Do you have a sense of how much potential there is to expand investment?

We discuss our social disclosure program with every investor we meet and it's generally been received incredibly well because it's just additional information. It's too soon to tell sort of whether it's really materially increasing demand. It often takes the markets some time to make those kinds of assessments. At this point the program is still really new, but we're going to continue advocating for it and driving awareness.

Along the lines of discussion about ways to improve liquidity, what about this idea for an expanded PTAP facility? It was recently brought up in the FSOC report and Ginnie Mae has mentioned it previously. How possible is it?

Ginnie was a principal contributor to the report. We really leveraged a lot of our own expertise and experience dealing with our counterparties, largely IMBs, helping to collaborate and get that report completed. We're excited that it's out in the world, and I think that as a problem statement, it's a really elegant, succinct way of describing some of the issues that Ginnie has been raising for well over a decade now.

What I've said before is we have a structural issue. IMBs are part of the servicing reform revolution, they've met government borrowers where they are and they're adroit at serving them. They've used technology well, to increase access to credit.

At the same time, they're monolines. That singular focus drives significant benefits, but it also means that they don't have the varied business that a bank has and that sort of operates as a natural hedge for the housing work that a bank might do. They don't have the same access to liquidity tools that depository institutions have. So that's a significant structural issue that's been the case ever since IMBs have become dominant.

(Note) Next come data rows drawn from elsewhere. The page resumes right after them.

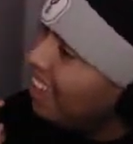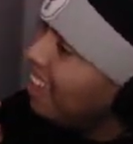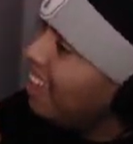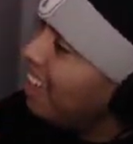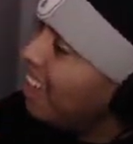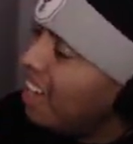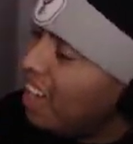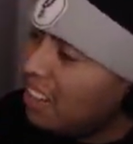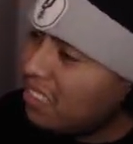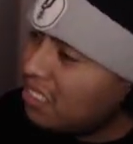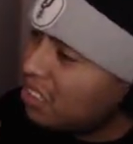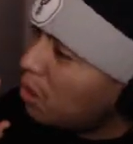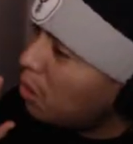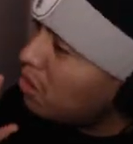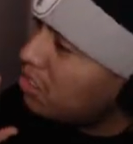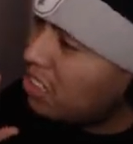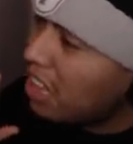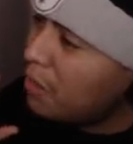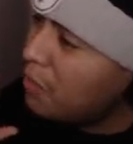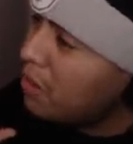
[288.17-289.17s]
I have to go
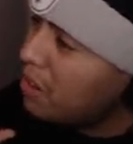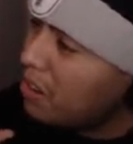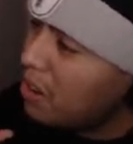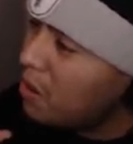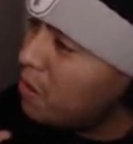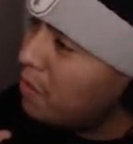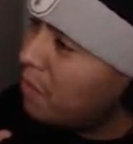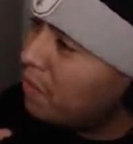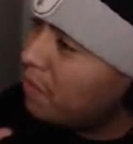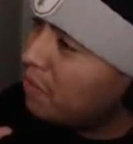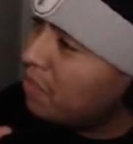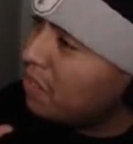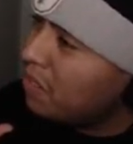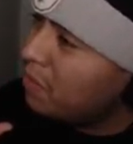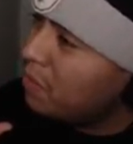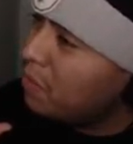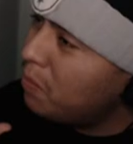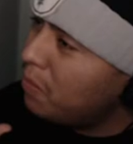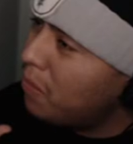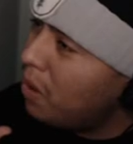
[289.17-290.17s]
save her though.
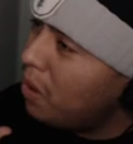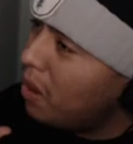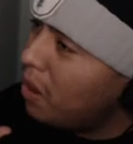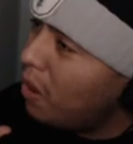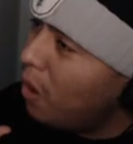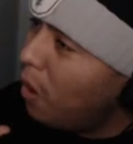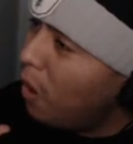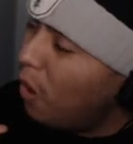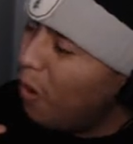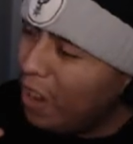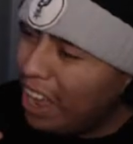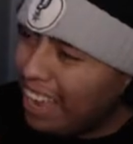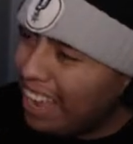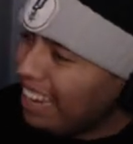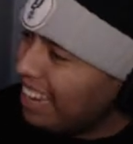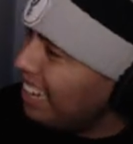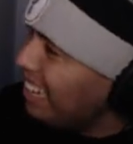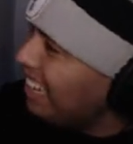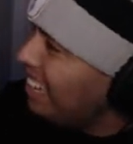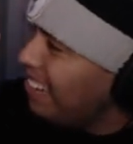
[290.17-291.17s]
Oh, hey,
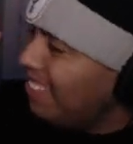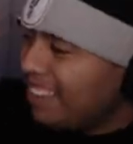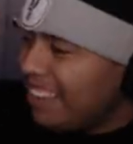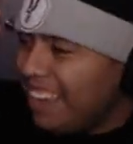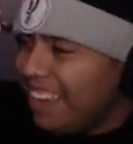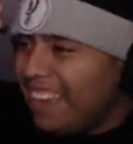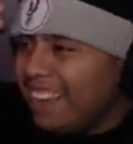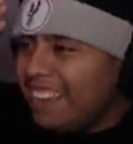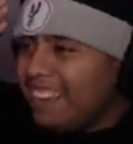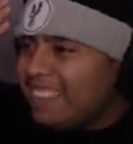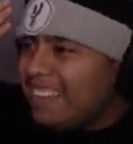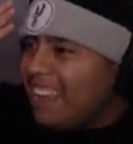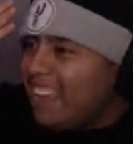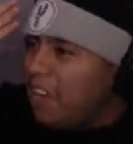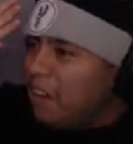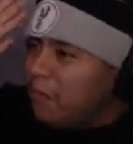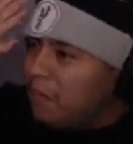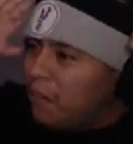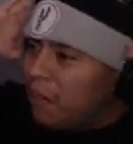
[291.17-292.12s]
okay. They have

But those issues are remediable and I think the FSOC report both articulates the problem very well from a risk perspective, and then articulates a set of solutions that, working together, can solve this problem.

I think it's really important to think about the FSOC report as starting a conversation. It reflects ideas that we want public discussion to develop around and one of those items is called the PTAP-plus. 

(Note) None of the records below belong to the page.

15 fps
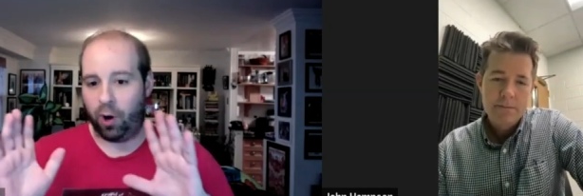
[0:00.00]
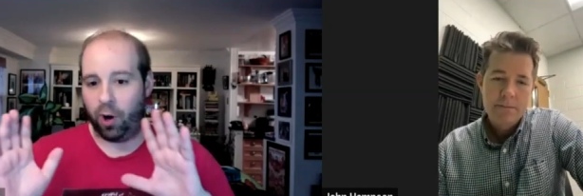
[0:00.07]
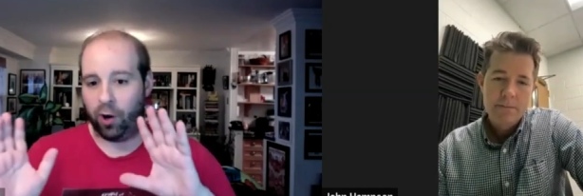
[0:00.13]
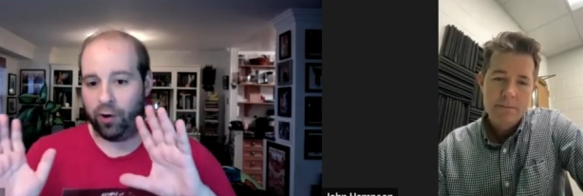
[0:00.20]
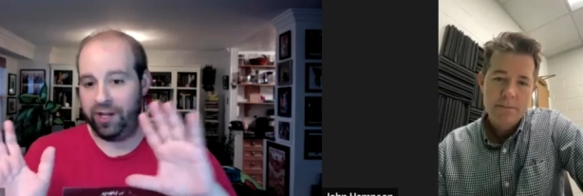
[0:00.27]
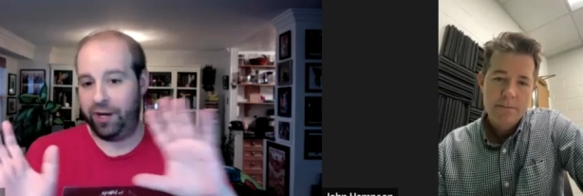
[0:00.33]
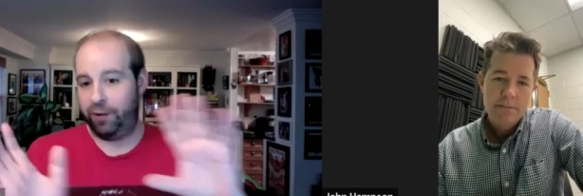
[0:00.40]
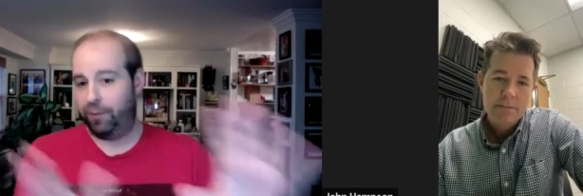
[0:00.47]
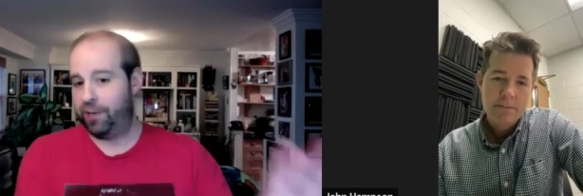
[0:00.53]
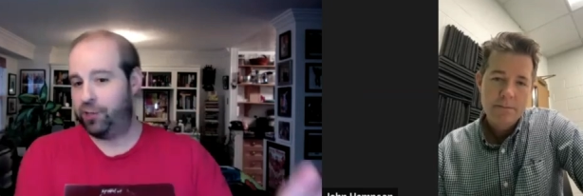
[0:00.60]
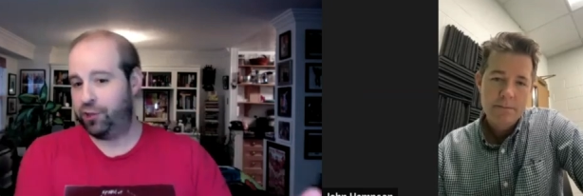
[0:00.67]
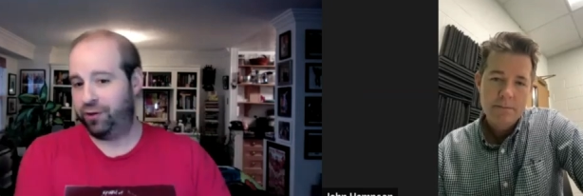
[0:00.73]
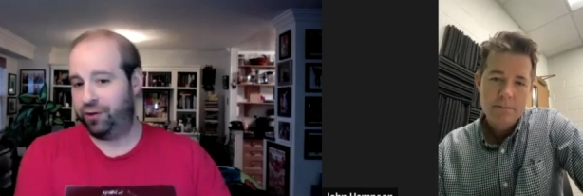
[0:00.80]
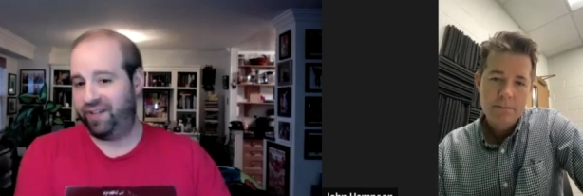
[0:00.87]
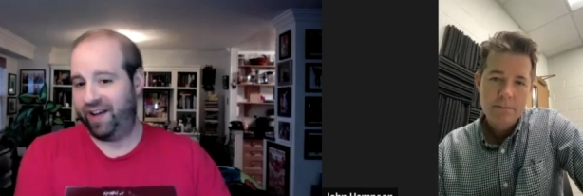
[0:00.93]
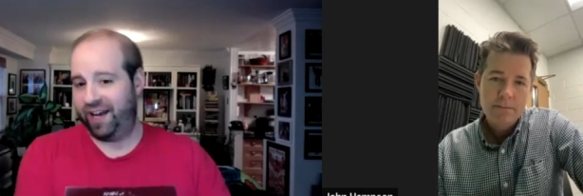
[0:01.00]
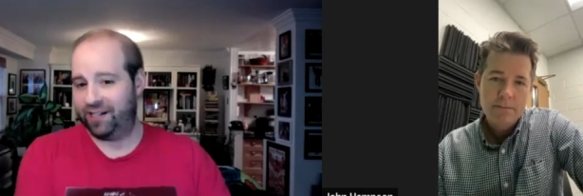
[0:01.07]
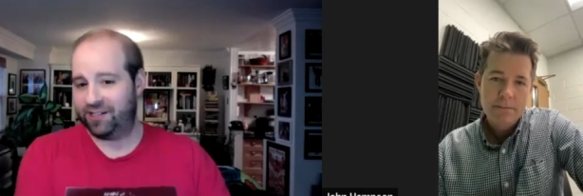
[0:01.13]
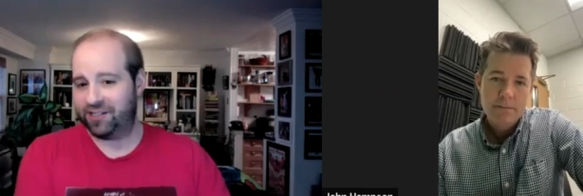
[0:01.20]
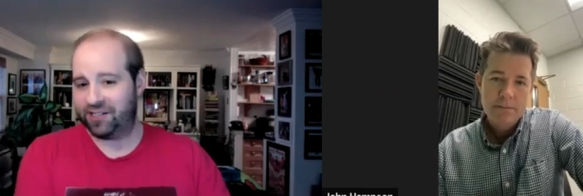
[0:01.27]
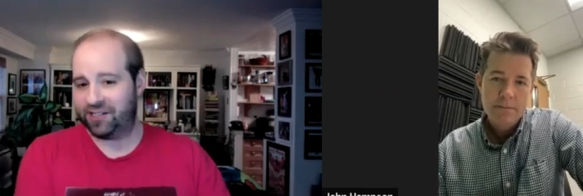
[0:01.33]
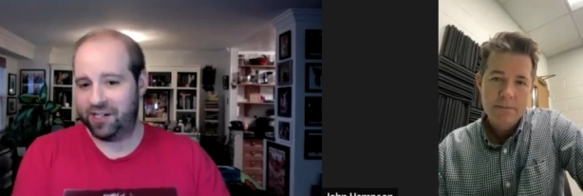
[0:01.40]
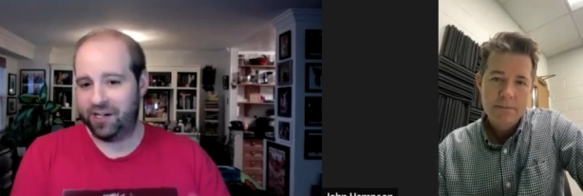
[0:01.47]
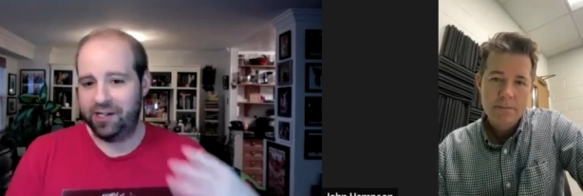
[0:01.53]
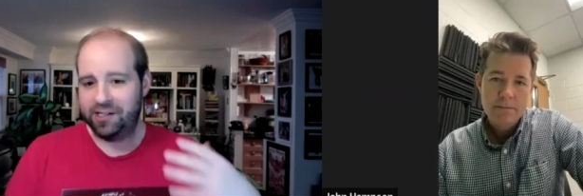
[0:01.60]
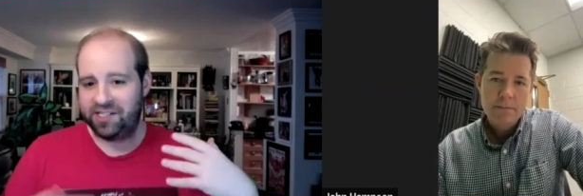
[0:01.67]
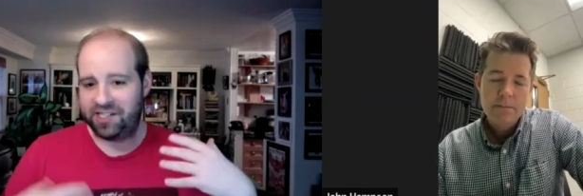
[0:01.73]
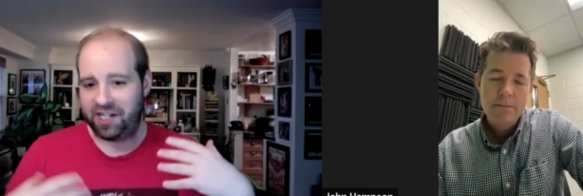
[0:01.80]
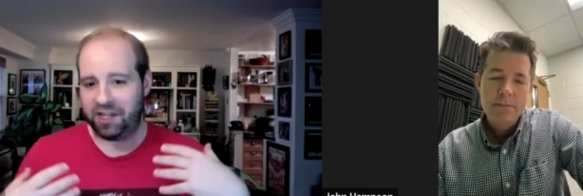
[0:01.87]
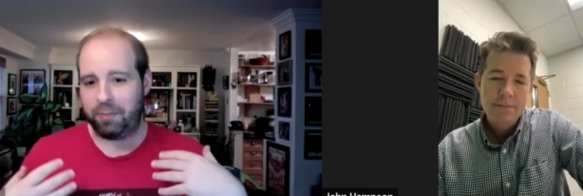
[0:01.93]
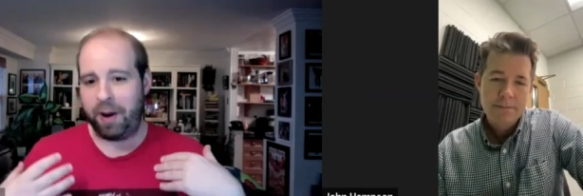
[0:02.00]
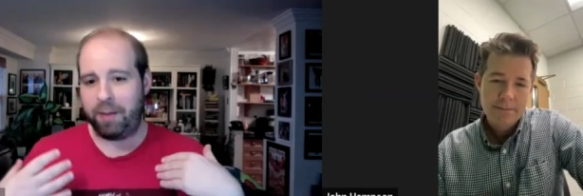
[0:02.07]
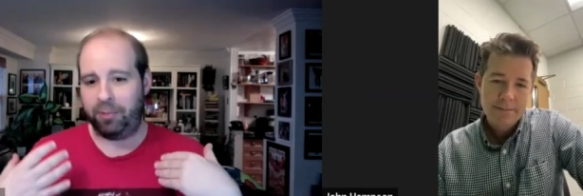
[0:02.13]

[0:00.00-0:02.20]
Speaker 1: are the original fans. Some of the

Our legislative recommendation is that PTAP be augmented by allowing authority at Ginnie Mae to also advance taxes and insurance. That would make the COVID PTAP program significantly more powerful. It's a role for the government to play in liquidity for our issuers.

So PTAP-plus is a solution. It is legislative, though. So we'll be happy here to work on technical assistance for any bill.

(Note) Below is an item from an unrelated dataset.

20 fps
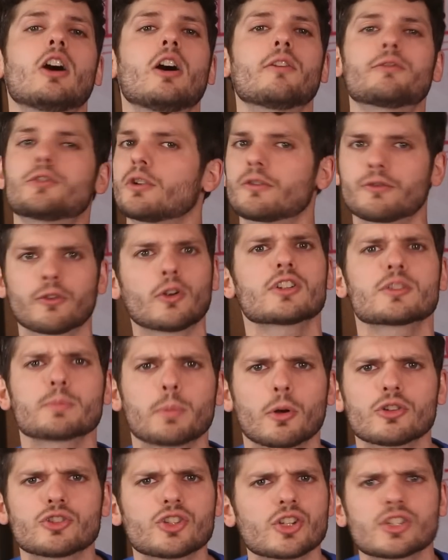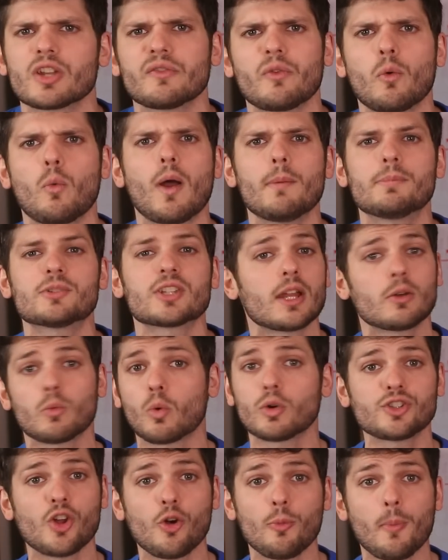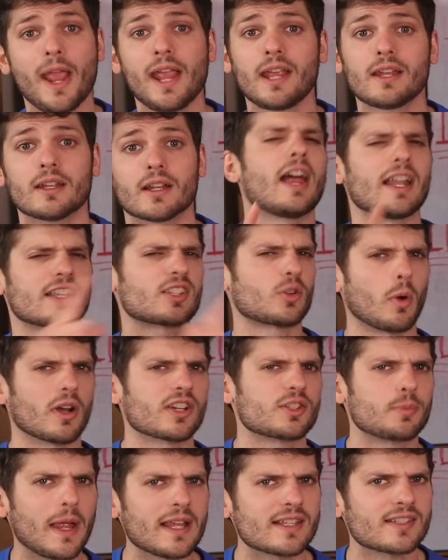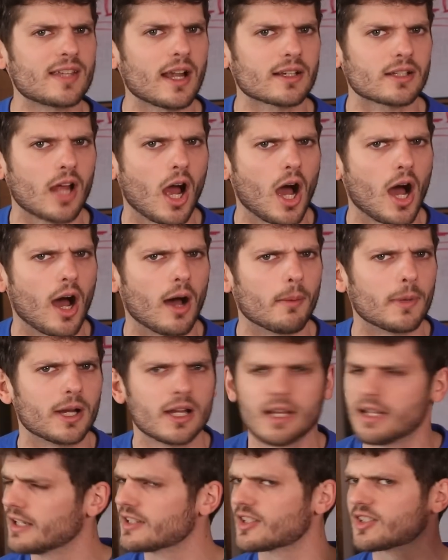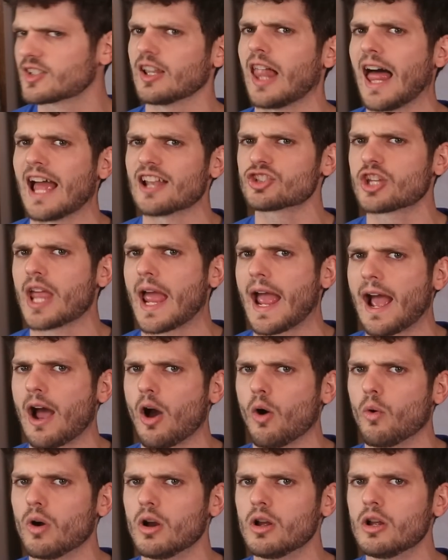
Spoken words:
off your first purchase of a website or domain. That's squarespace.com/cow.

We also think it's important to think about those problems holistically. We'd love to see a public conversation around these issues that really ties issuer and servicer liquidity to access to credit, and to the sustainability of that credit through loss mitigation. 

That liquidity is the lifeblood of the housing finance system. Ginnie Mae cannot make an MBS on its own. We need our counterparties to do that. If we want them to continue doing that work across economic cycles, we need to both establish additional authorities at Ginnie Mae and FHFA to help provide oversight and elaborate new liquidity tools that could make business sustainable, not just because we're worried about potential systemic risk, but also because access to credit demands that.